Stephen Wolfram, [Bloboprev] who has good claim to being the smartest man in the room during most of his daily existence, has just been interviewed on The Edge. He talks for 100 minutes. With transcript! if you're the least bit nerdy or interested in AI, you could do worse than skim the transcript. If you like your edutainment without few car-chases and a blizzard of ideas, then do the video. Towards the end of his piece to camera he asks if there is any evidence that there is intelligent life on our pale blue dot as viewed from space. We all now acknowledge that you can't see the Great Wall of China from the moon, it's too narrow and wiggly. When NASA sent it's exploratory landers to Mars, they included some tests to see if life-as-we-know-it exists on the red planet. That was a very narrow definition/imagination of life - as the ability to metabolise glucose - which we would be ashamed of today.

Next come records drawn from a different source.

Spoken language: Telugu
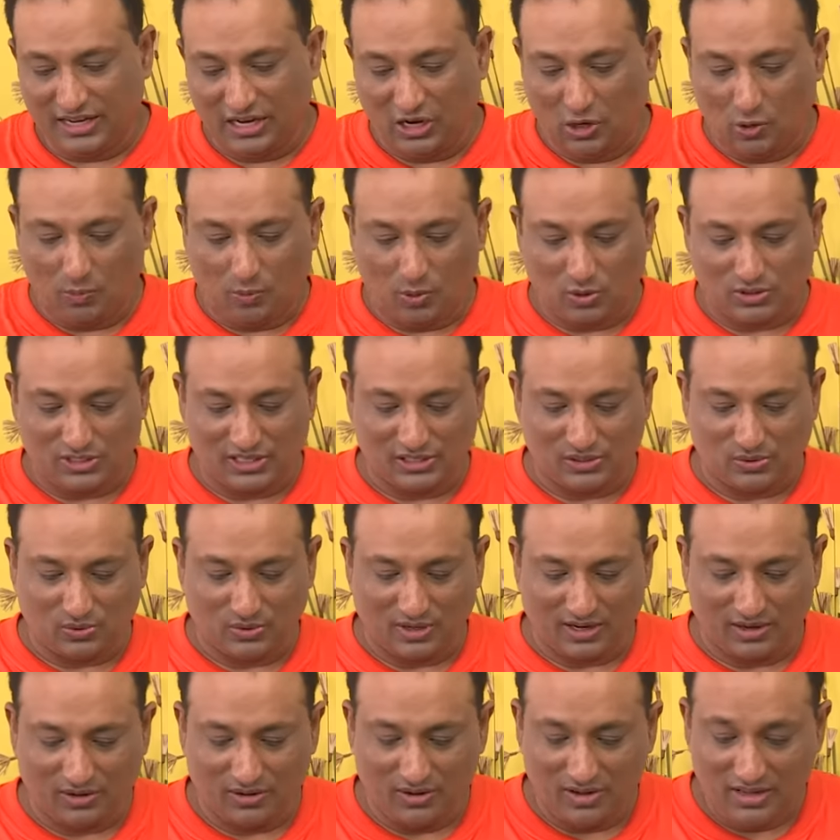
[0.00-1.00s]
నీళ్లు
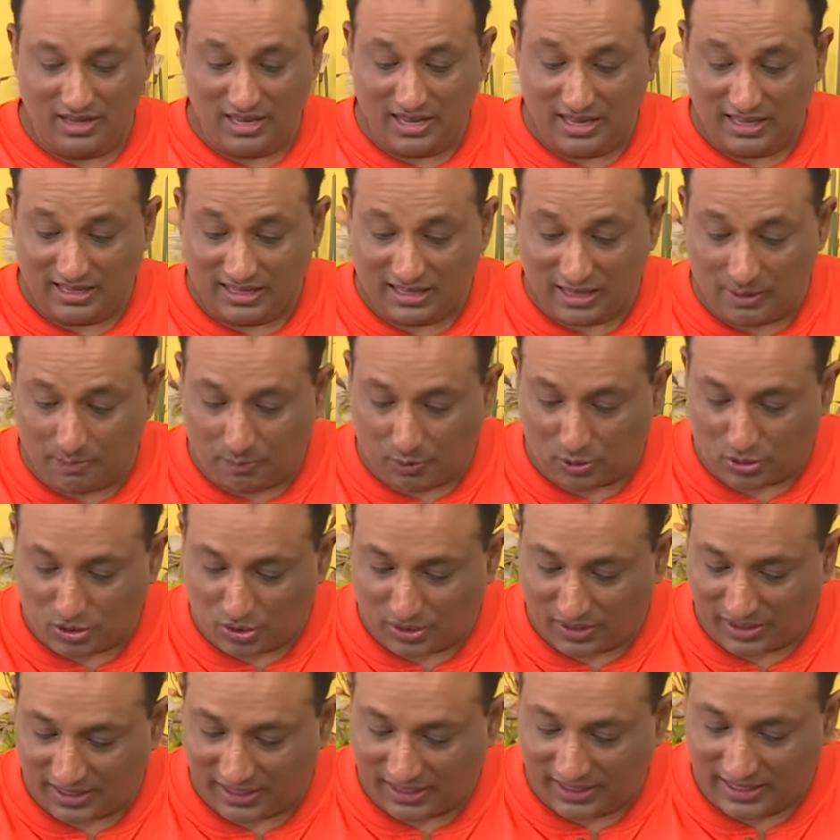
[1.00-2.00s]
పోసేసుకున్నాను ఇప్పుడు
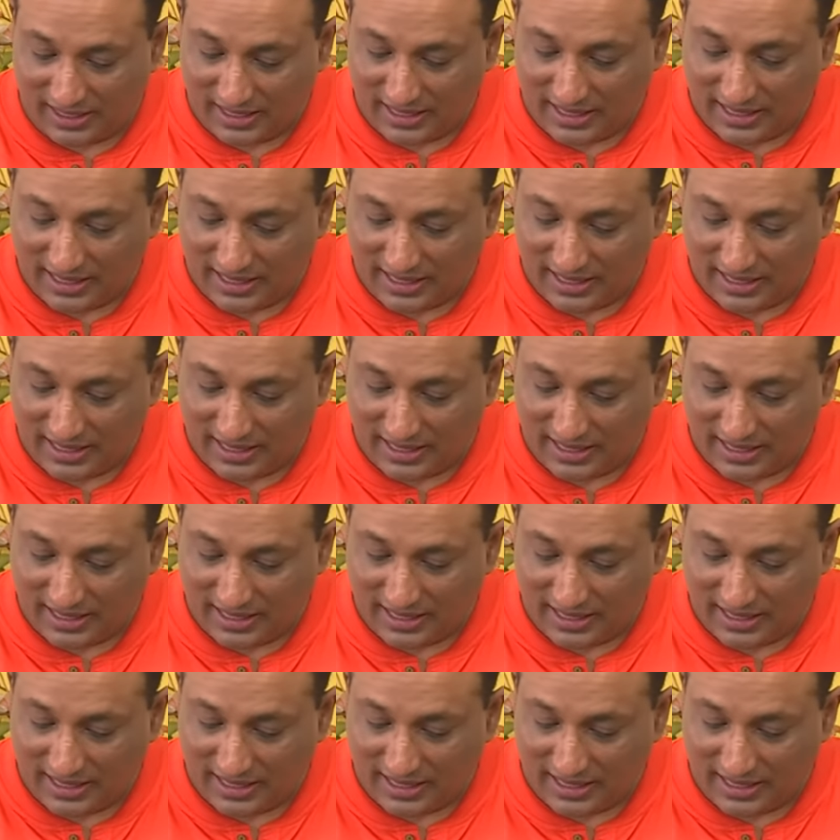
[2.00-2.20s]
చూడండి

One of the ideas that Wolfram develops in his ramble across the universe is that big data and computer literacy such as is encouraged by CoderDojo has been highly empowering to young people. Their effective coding ability can ask, and answer, questions about our world which would have previously been only addressable by academics with access to a big library and decades of experience and accumulated knowledge. The image [L] of the distribution of Norse Placenames was generated by the British Museum and it's wonderfully informative - there is Danelaw after 1000 years. But that sort of insight could be generated by dozens of 13 year old data-minors. Of course they are more likely to map the density of Justin Bieber tweet-tribs than the history of the Vikings but the point is that original, interesting research is available to people who haven't been to college and don't have The Calculus or Ulysses under their belts. My pal El Asturiano sent me some wonderful mappy links a couple of days ago: a zoomable map of the Roman World from the Austrian Institute of Technology. And Harvard's equivalent.
Wolfram goes from programming to the Turing Test for evidence of Artificial Intelligence to the wider question of the planet. Who better to ask about evidence of purpose or structure or intelligence on the face of our planet but a bunch of astronauts. They didn't mention the Gt Wall of China, of course but rather a) a curious straight line across the Great Salt Lake in Utah - which is caused by a man-made causeway that separates the two halves of the lake into different microbial communities b) a curiously precise circle around Mt Egmont/Taranaki in NZ which is due to differential grazing either side of the perimeter fence of the national park. Other examples include straight lines of lights along the trans-Siberia Railway and on boringest 150km road across the Nullarbor Plain in Australia. I've always thought Nullarbor was an aborigine word but it's straight Latin: Null-Arbor = the treeless.
You don't want to confuse regularity (straight lines, circles) caused by 'intelligent life' with regularity caused by pure physico-chemical effects. This has been a problem in trying to find evidence of early life in rock-strata which are much are well over a billion years old. Perfectly spherical microscopic objects don't answer but fossilised 'tetrads' [L] in ancient rocks are most likely to have arisen in the course of two cell divisions to make four identically sized cells still stuck together in this characteristic pattern.